Q28  Mr Khabra: As you know, the legal basis for development co-operation was recently undermined as a result of the amendment at the IGC Conference. This actually has removed the differentiation between development assistance and official aid. Can I ask you that as improving the poverty focus and effectiveness of EC aid is a key objective for the UK Government and consistent with DFID's latest public and delivery agreement, could you tell me what steps has the UK Government taken to ensure that a clear legal basis for development co-operation is reinstated? This is a big question, I think.

Hilary Benn: Indeed it is and the Development Co-operation Article did not specify what was meant by a developing country, but the third countries Article 3-221 did refer to other developing countries and therefore it was implicit that there was a distinction between the two. Then that was removed. We are working very hard to get that back in and I think the indications are that we will be successful on that front because I share the premise of your question, which is it is very important there is that clear distinction for the reasons that you outlined. So I hope very much that we are going to be able to get that one sorted.

 

Q29  Mr Khabra: But what are the reasons actually that they take a decision like that?

Hilary Benn: Who is to say, because there are two parallel processes going, Mr Khabra. One is the political discussions about the big issues and then there is a kind of legal textured debate and people look at things and refine them and some things may be inadvertently removed or people may not full understand what the consequences are. That is why we are dealing with it at that level and that is why I hope very much that we are going to be able to sort it out because we attach great importance to that distinction.

 

Q30  Mr Khabra: It is more like a political issue like the one the UK Parliament is facing at the moment on security and foreign policy.

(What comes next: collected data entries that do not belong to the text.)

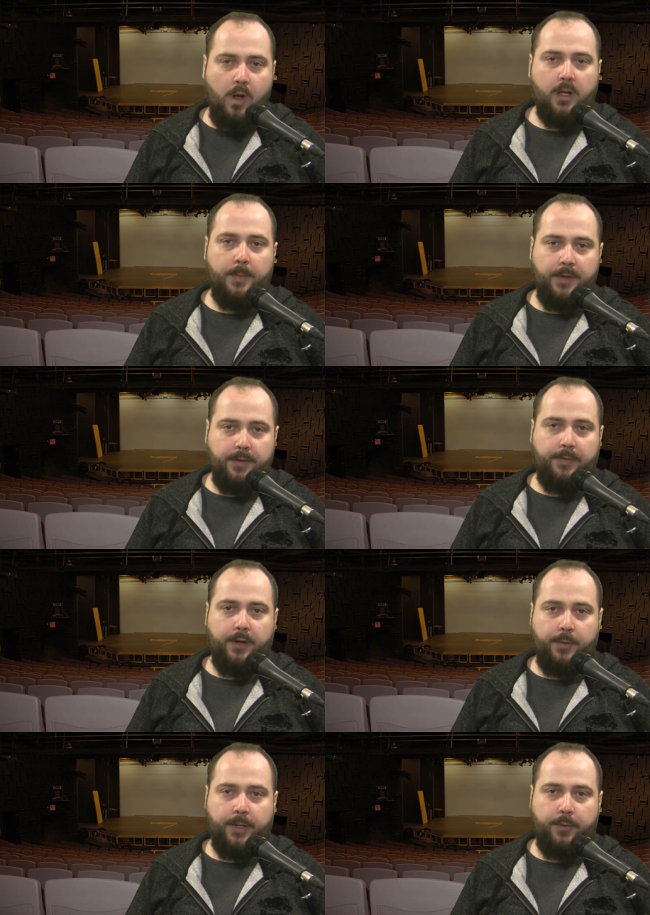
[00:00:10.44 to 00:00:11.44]
Welcome to the
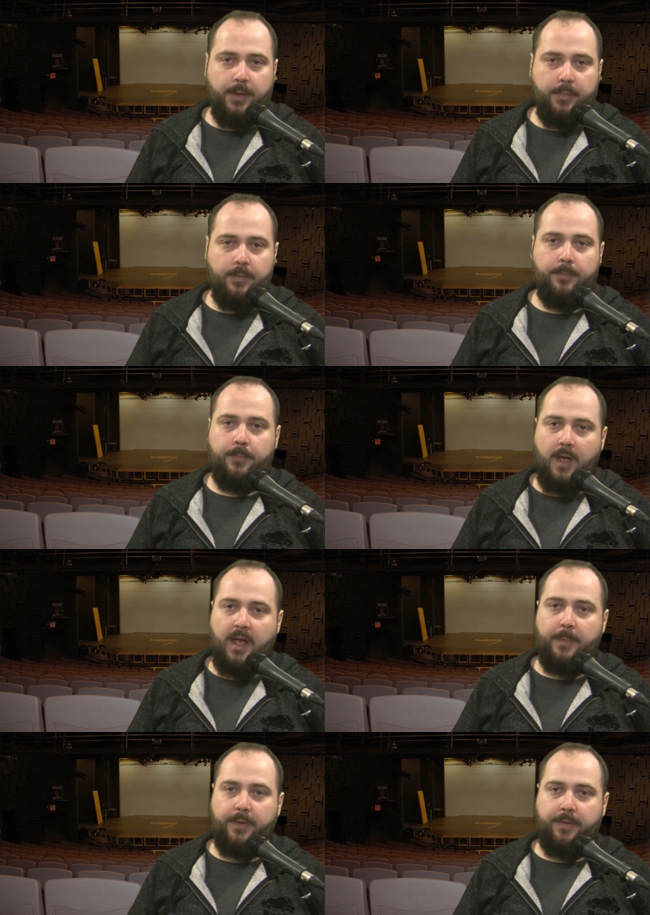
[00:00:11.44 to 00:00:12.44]
Theory Creep.
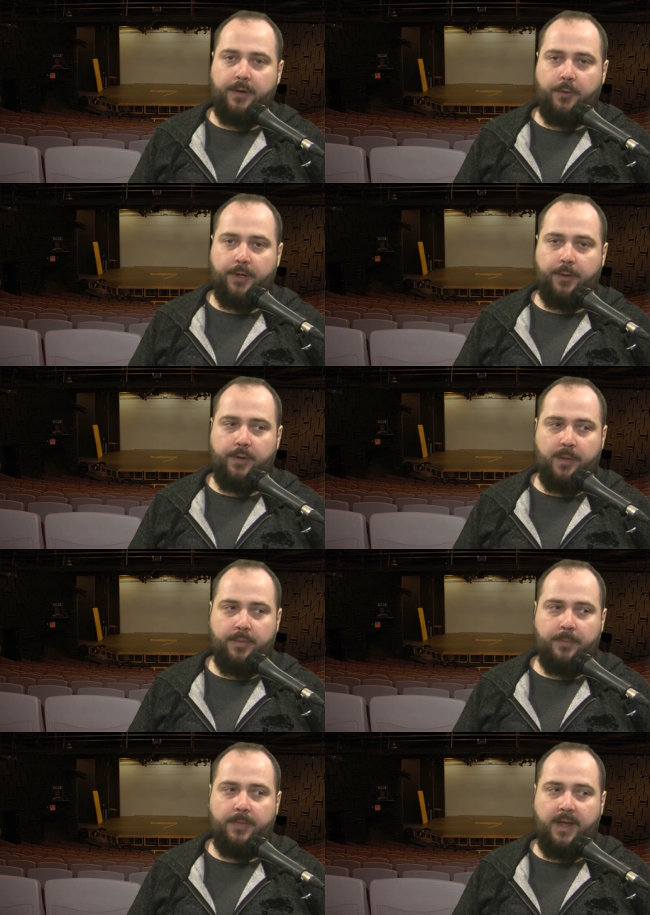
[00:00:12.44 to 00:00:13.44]
I'm the Theory
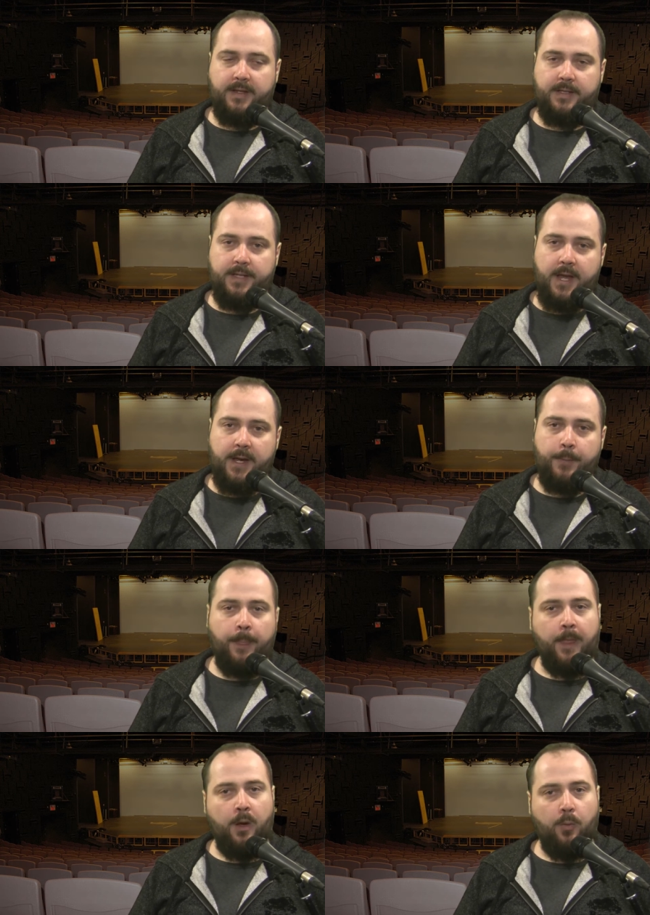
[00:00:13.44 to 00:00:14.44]
Creep, and today
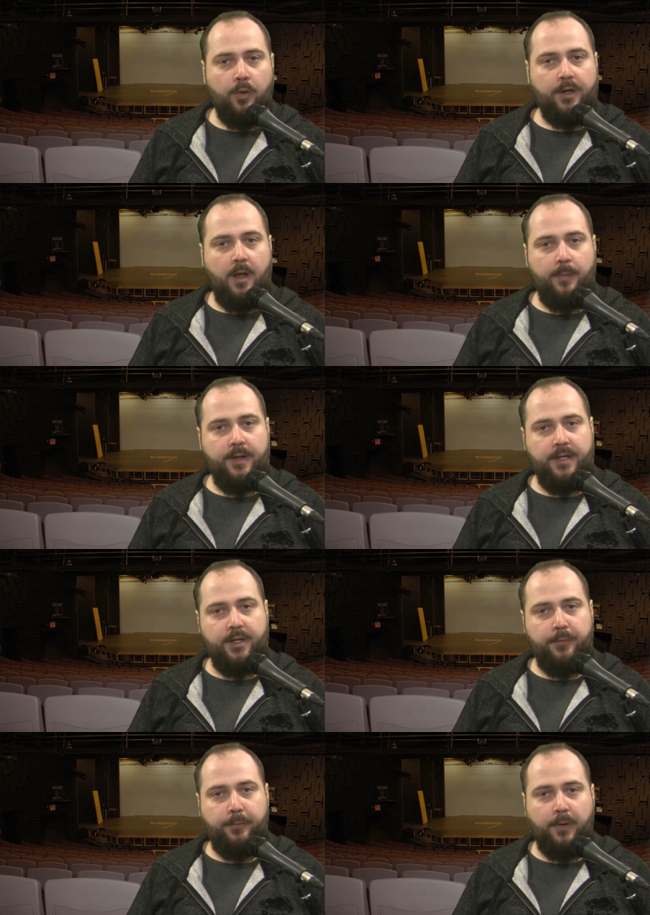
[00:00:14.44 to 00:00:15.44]
we're coming to
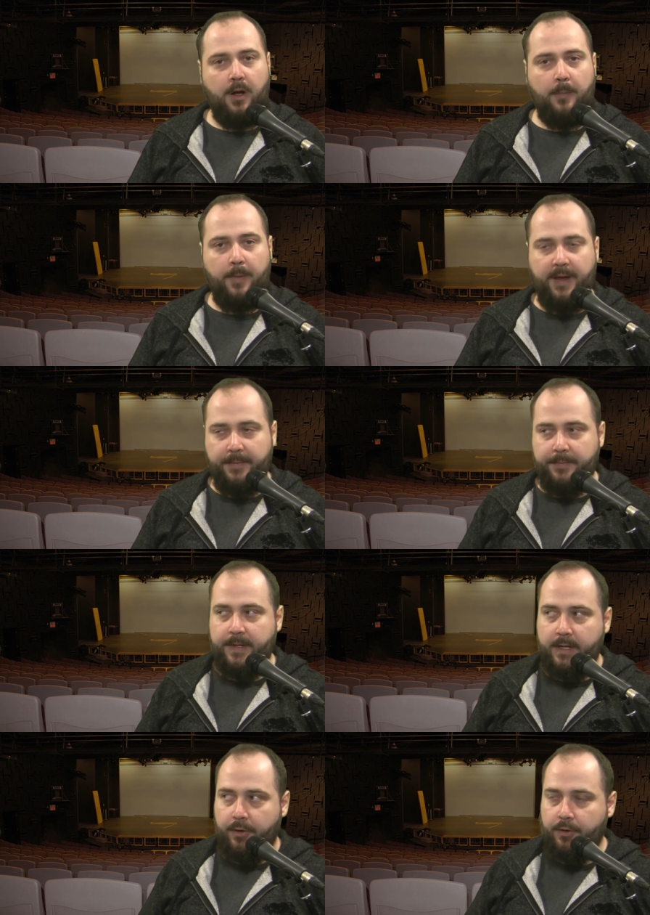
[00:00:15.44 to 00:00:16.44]
you from a
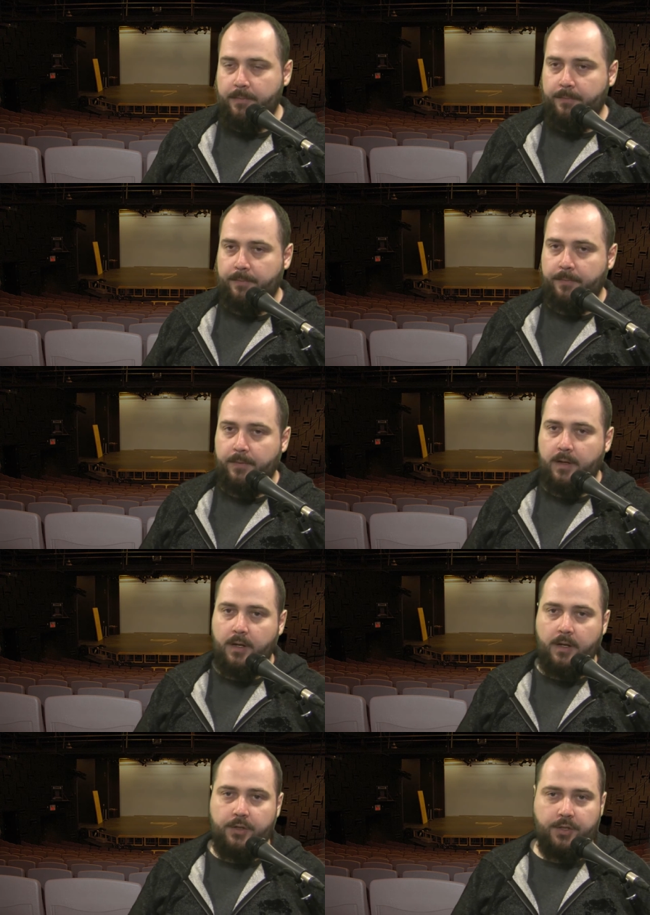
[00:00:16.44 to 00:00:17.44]
theater,
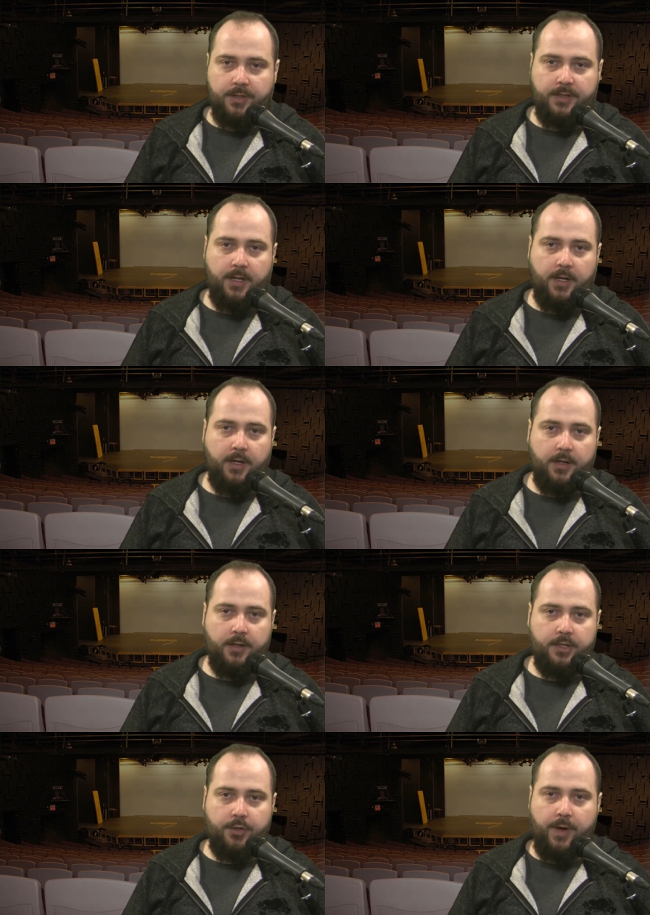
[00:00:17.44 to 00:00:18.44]
just uh,
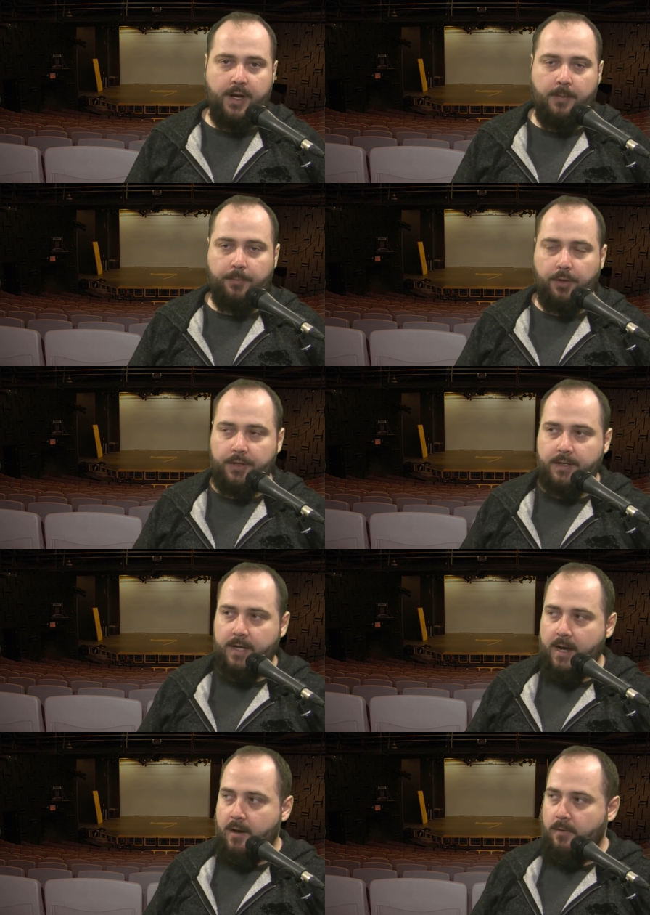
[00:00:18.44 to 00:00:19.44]
straight up
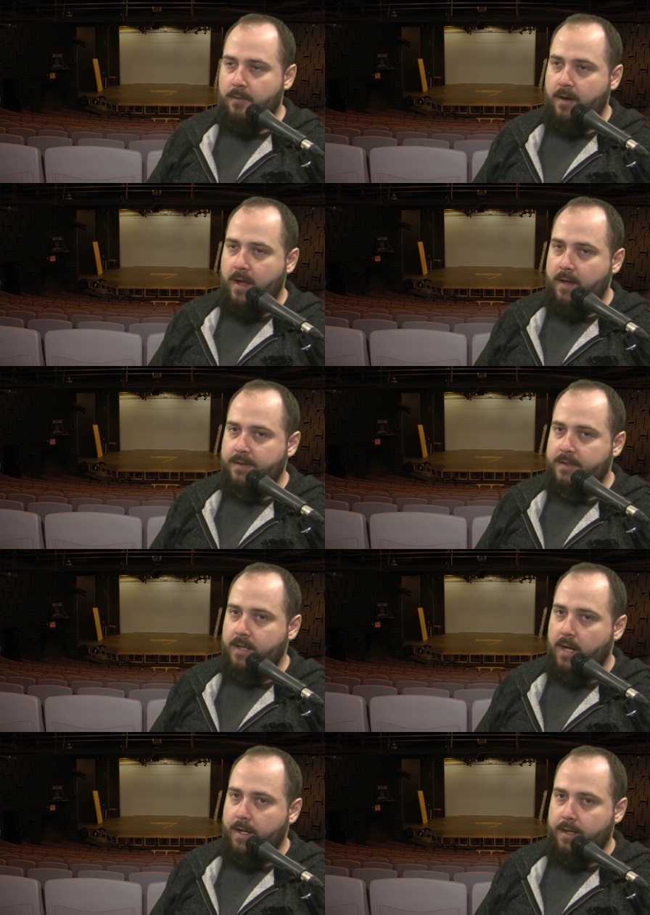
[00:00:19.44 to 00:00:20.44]
looking down at a
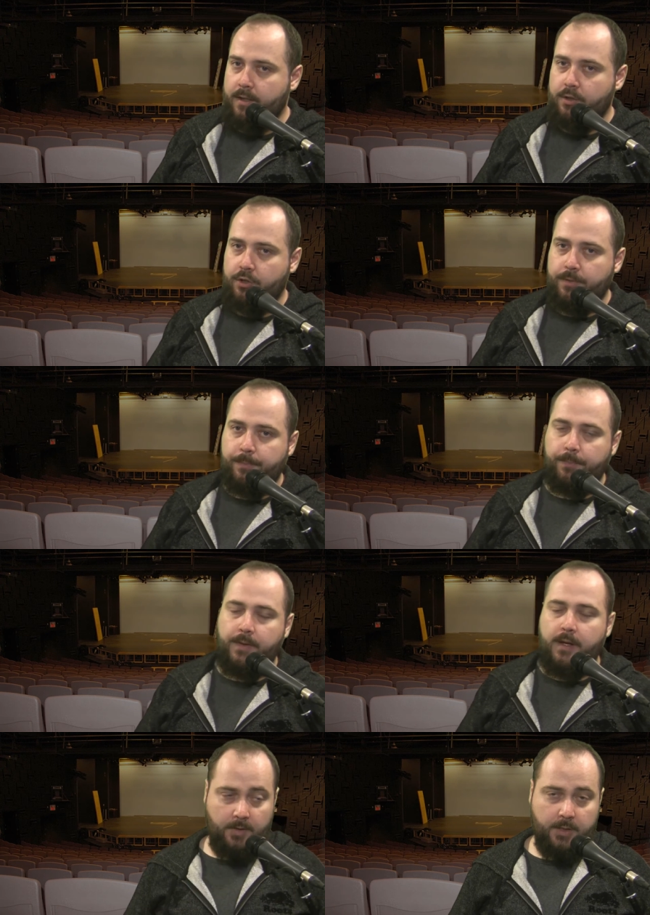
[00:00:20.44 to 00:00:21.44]
stage.
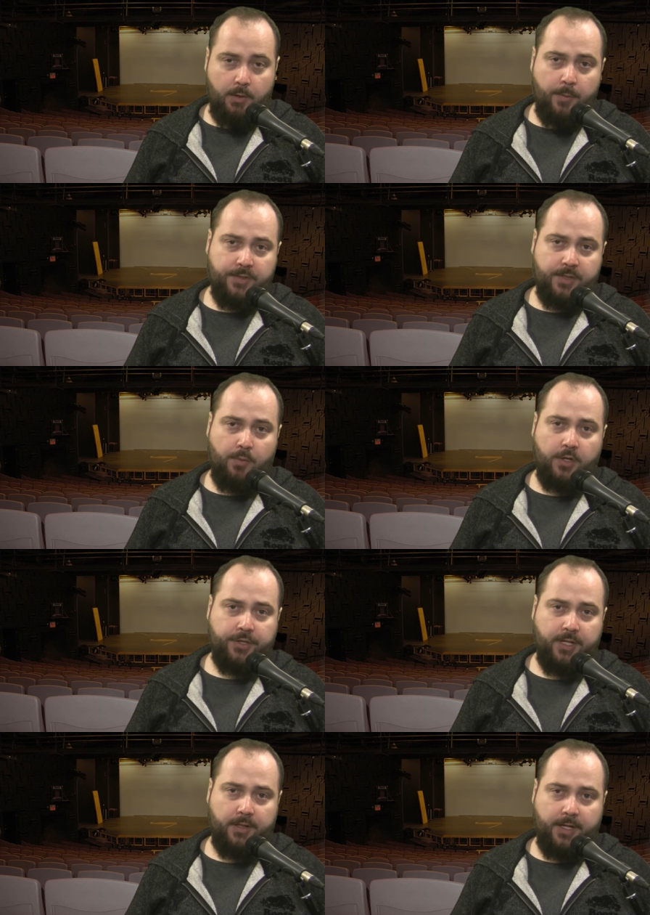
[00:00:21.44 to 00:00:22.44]
So I was just
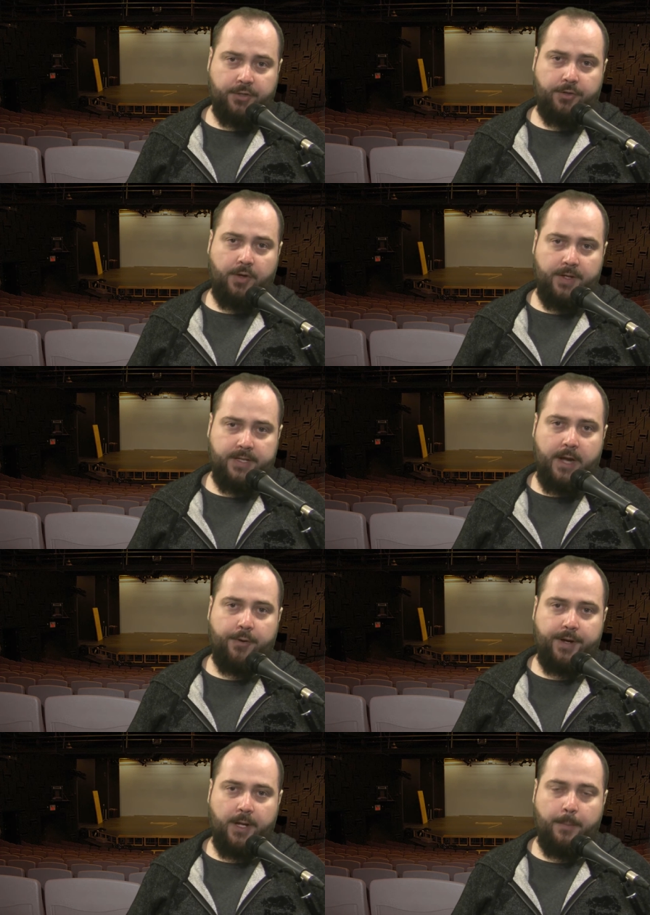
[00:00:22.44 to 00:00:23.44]
watching a lecture on
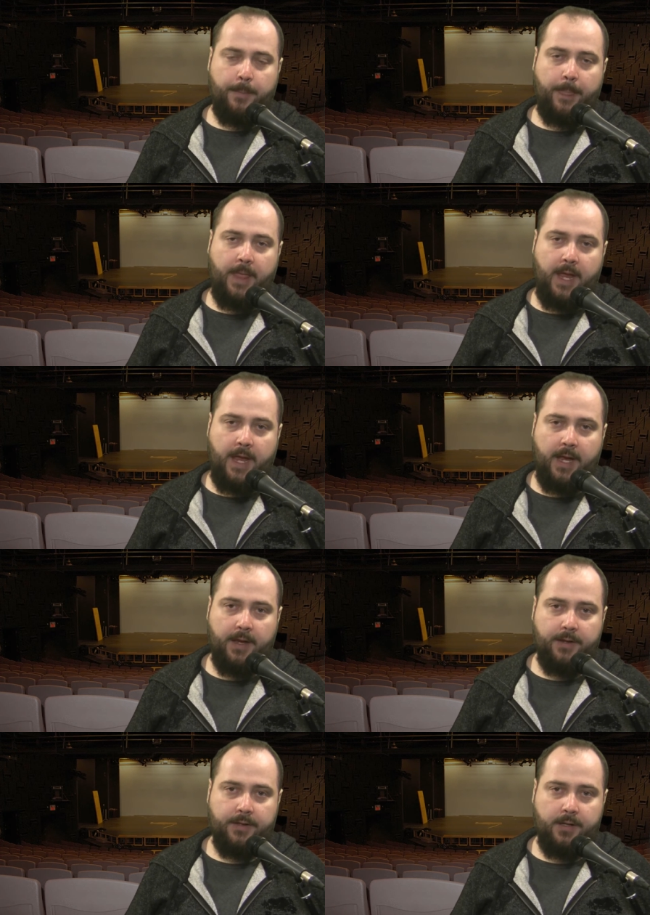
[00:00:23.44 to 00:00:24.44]
Derrida,
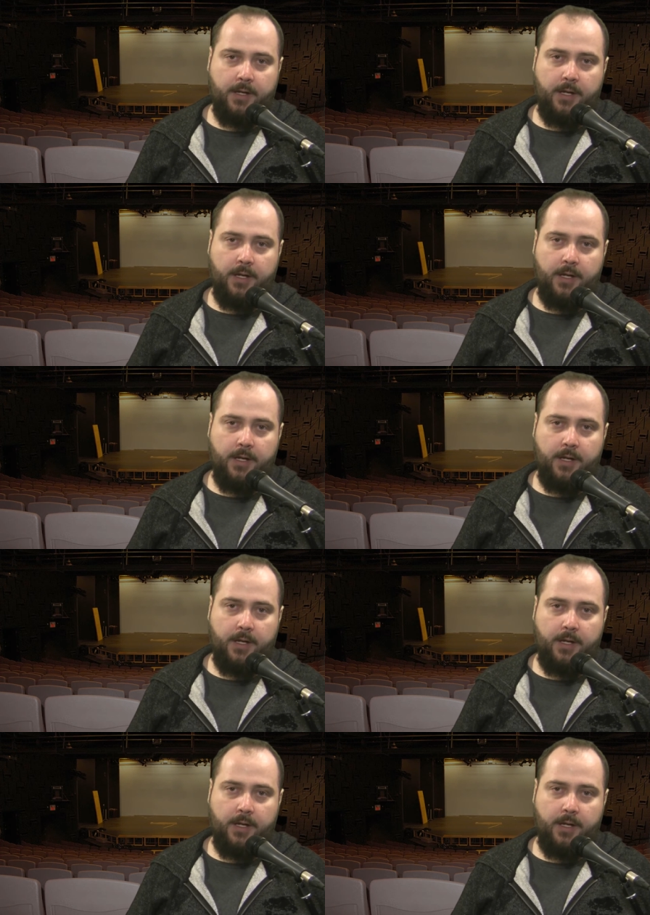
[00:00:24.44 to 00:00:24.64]
and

Hilary Benn: That is at the higher level and this is one I hope we can sort out by administrative means, if I may describe them as that.

 

Q31  Chairman: Thank you very much. We have gone on too long but really due to circumstances beyond our control. I think who knows to an extent what is going to happen on this, but I very much hope you will put in a bid for an informal Development Council meeting in the latter part of 2005 when the UK has the Presidency because that will give an opportunity both to looking at where we have got to with the Millennium Development Goals because that will be 2005 and I think this Committee is going to be trying to do some work on that in the first part of 2005, and also give you a good opportunity of taking stock of just where you are with the constitution because it will have been in for a bit and that would be rather a good opportunity for whoever is Secretary of State at that time to do that. Mr Colman is just observing that the new Leader of the Conservative Party is doing a walkabout in his constituency at this very moment as he has to win it to secure a majority of one. Order, order. Thank you very much.